_Goal of the exercise_
Print every record exactly as it appears. Leave the pictures out.

_Entries shown_

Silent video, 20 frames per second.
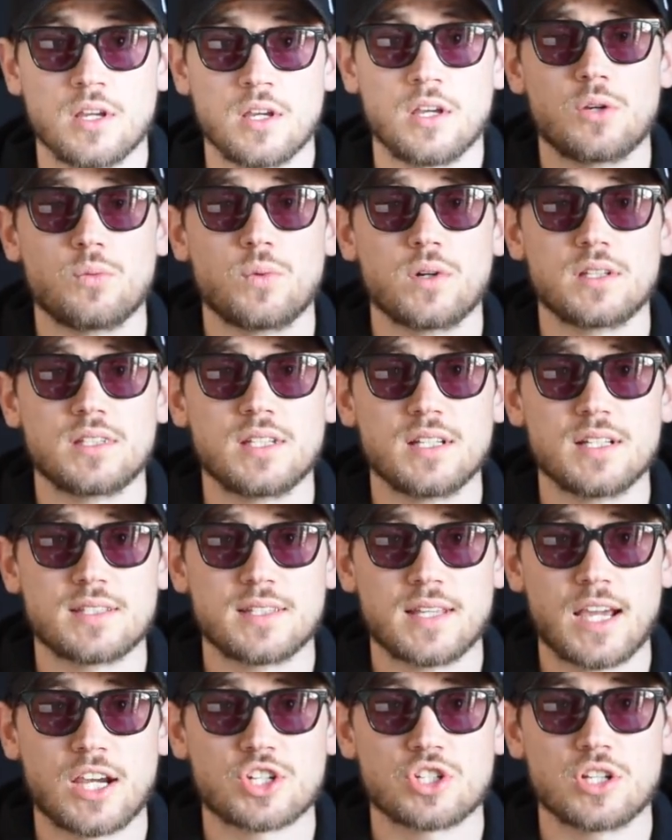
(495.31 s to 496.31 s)
and what
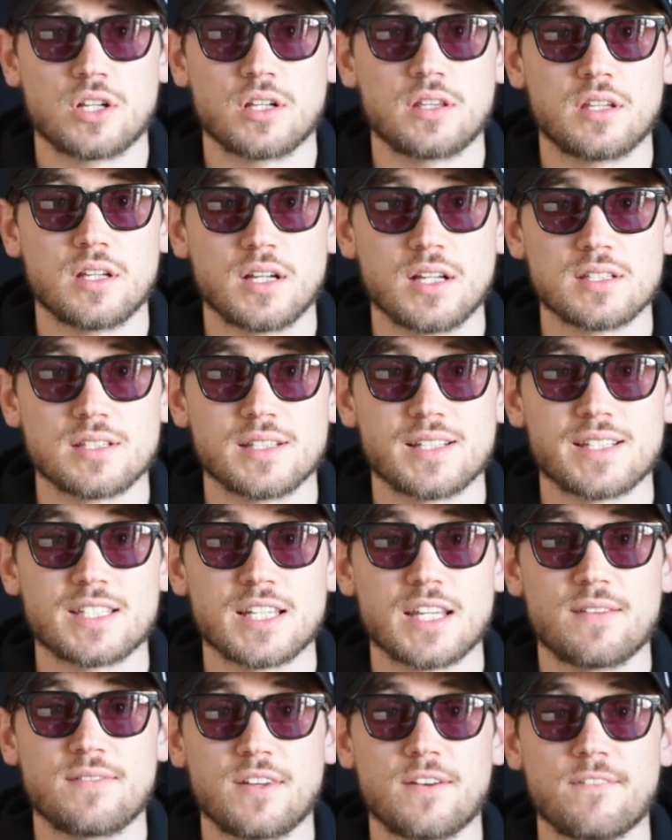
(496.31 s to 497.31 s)
this actually does
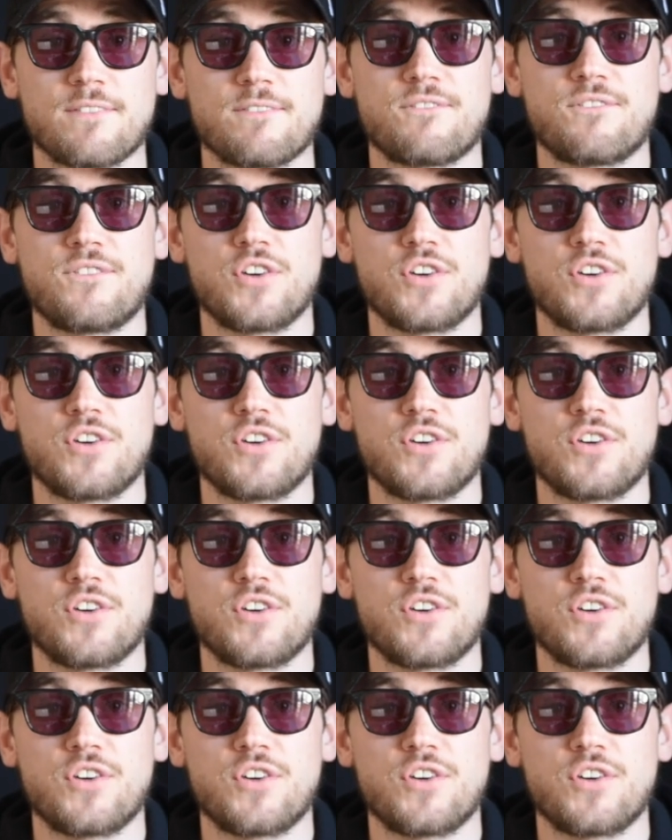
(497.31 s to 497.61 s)
is even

_Answer space_
Silent video, 20 frames per second.
(495.31 s to 496.31 s)
and what
(496.31 s to 497.31 s)
this actually does
(497.31 s to 497.61 s)
is even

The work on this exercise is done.